WHAT THIS TASK INVOLVES — Repeat precisely the span of lines below that opens with the line containing "[38.74-39.64s]" and closes with the line containing "[00:00:02.45]", both included.

Stored data entries
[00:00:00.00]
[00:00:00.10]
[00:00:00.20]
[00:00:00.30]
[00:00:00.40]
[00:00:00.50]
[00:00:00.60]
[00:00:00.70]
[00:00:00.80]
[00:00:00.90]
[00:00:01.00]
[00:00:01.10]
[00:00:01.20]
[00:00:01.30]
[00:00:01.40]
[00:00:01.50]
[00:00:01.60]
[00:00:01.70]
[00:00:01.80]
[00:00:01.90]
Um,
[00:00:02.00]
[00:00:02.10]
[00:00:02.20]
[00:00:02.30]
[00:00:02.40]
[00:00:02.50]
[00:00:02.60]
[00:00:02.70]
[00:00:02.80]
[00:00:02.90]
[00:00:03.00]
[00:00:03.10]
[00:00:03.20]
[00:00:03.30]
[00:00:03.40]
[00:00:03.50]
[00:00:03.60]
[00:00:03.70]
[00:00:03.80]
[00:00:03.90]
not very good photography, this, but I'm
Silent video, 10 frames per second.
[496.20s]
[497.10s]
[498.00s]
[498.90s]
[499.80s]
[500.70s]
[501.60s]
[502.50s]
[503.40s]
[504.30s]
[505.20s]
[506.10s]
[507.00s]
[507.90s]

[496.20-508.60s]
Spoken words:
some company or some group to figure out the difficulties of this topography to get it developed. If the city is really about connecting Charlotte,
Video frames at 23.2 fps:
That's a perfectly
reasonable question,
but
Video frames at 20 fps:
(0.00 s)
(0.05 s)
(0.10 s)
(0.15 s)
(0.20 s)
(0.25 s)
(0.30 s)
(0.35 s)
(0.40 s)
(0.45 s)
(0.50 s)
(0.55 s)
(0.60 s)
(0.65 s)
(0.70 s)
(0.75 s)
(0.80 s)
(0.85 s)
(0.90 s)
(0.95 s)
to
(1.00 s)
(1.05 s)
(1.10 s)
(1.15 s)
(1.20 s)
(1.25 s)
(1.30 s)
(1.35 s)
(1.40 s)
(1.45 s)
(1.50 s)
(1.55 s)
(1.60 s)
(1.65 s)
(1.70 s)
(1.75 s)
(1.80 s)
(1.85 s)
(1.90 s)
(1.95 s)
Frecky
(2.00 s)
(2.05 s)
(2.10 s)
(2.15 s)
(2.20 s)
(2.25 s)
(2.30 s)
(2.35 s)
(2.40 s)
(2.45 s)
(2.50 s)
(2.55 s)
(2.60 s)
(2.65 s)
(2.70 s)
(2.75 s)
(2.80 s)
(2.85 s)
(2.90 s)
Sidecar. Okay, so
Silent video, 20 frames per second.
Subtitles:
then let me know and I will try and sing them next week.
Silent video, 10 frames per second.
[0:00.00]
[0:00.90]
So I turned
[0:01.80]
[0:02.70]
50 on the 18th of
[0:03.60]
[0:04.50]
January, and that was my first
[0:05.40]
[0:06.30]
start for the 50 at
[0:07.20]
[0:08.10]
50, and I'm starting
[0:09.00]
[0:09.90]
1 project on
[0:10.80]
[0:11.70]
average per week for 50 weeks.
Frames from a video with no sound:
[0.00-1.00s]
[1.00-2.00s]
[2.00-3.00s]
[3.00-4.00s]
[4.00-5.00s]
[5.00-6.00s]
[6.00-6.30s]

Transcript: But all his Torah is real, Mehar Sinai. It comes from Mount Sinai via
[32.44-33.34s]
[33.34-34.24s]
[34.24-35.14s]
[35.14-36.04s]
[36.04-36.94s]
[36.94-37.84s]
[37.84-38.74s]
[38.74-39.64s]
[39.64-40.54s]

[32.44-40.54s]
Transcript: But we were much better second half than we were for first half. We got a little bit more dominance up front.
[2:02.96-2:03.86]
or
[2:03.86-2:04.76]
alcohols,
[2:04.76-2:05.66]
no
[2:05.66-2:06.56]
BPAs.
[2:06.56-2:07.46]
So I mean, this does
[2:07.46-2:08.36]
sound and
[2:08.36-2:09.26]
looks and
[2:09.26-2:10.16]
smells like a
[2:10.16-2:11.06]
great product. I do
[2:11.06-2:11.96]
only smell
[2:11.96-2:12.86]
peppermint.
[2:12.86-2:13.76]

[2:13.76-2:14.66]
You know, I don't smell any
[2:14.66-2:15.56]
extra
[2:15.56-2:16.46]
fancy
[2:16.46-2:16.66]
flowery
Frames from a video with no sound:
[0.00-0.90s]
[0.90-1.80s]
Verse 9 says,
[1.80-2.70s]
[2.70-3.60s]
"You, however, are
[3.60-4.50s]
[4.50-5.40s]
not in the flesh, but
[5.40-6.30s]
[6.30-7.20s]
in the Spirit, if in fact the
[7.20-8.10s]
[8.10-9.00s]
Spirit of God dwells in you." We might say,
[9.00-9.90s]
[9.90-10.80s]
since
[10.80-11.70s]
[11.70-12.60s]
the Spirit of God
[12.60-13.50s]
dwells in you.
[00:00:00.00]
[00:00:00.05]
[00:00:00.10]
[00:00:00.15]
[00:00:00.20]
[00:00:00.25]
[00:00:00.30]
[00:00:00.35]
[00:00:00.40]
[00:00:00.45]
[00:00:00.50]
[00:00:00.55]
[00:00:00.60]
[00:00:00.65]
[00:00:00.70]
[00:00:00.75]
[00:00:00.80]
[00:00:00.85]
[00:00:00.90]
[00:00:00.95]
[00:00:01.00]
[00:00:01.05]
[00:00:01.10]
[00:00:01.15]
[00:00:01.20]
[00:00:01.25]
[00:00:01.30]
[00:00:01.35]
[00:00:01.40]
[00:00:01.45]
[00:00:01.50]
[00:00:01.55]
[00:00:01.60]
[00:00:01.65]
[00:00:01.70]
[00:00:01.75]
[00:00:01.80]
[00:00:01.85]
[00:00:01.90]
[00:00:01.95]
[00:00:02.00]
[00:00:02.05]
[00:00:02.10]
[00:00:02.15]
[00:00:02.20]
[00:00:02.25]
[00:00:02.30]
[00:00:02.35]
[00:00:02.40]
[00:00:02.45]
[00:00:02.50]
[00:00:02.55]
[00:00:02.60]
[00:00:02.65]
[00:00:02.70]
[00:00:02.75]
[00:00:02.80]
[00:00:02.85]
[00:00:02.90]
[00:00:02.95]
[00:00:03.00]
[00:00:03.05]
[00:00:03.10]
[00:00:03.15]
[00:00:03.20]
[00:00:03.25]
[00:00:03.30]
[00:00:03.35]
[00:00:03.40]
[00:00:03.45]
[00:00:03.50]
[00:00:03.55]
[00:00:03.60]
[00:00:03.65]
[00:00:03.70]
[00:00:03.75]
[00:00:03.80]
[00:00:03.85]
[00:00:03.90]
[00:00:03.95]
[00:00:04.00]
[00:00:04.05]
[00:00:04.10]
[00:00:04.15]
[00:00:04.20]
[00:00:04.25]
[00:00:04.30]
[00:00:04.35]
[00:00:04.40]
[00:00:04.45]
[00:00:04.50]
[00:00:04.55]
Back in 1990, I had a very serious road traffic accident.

WRITTEN ANSWER —
[38.74-39.64s]
[39.64-40.54s]

[32.44-40.54s]
Transcript: But we were much better second half than we were for first half. We got a little bit more dominance up front.
[2:02.96-2:03.86]
or
[2:03.86-2:04.76]
alcohols,
[2:04.76-2:05.66]
no
[2:05.66-2:06.56]
BPAs.
[2:06.56-2:07.46]
So I mean, this does
[2:07.46-2:08.36]
sound and
[2:08.36-2:09.26]
looks and
[2:09.26-2:10.16]
smells like a
[2:10.16-2:11.06]
great product. I do
[2:11.06-2:11.96]
only smell
[2:11.96-2:12.86]
peppermint.
[2:12.86-2:13.76]

[2:13.76-2:14.66]
You know, I don't smell any
[2:14.66-2:15.56]
extra
[2:15.56-2:16.46]
fancy
[2:16.46-2:16.66]
flowery
Frames from a video with no sound:
[0.00-0.90s]
[0.90-1.80s]
Verse 9 says,
[1.80-2.70s]
[2.70-3.60s]
"You, however, are
[3.60-4.50s]
[4.50-5.40s]
not in the flesh, but
[5.40-6.30s]
[6.30-7.20s]
in the Spirit, if in fact the
[7.20-8.10s]
[8.10-9.00s]
Spirit of God dwells in you." We might say,
[9.00-9.90s]
[9.90-10.80s]
since
[10.80-11.70s]
[11.70-12.60s]
the Spirit of God
[12.60-13.50s]
dwells in you.
[00:00:00.00]
[00:00:00.05]
[00:00:00.10]
[00:00:00.15]
[00:00:00.20]
[00:00:00.25]
[00:00:00.30]
[00:00:00.35]
[00:00:00.40]
[00:00:00.45]
[00:00:00.50]
[00:00:00.55]
[00:00:00.60]
[00:00:00.65]
[00:00:00.70]
[00:00:00.75]
[00:00:00.80]
[00:00:00.85]
[00:00:00.90]
[00:00:00.95]
[00:00:01.00]
[00:00:01.05]
[00:00:01.10]
[00:00:01.15]
[00:00:01.20]
[00:00:01.25]
[00:00:01.30]
[00:00:01.35]
[00:00:01.40]
[00:00:01.45]
[00:00:01.50]
[00:00:01.55]
[00:00:01.60]
[00:00:01.65]
[00:00:01.70]
[00:00:01.75]
[00:00:01.80]
[00:00:01.85]
[00:00:01.90]
[00:00:01.95]
[00:00:02.00]
[00:00:02.05]
[00:00:02.10]
[00:00:02.15]
[00:00:02.20]
[00:00:02.25]
[00:00:02.30]
[00:00:02.35]
[00:00:02.40]
[00:00:02.45]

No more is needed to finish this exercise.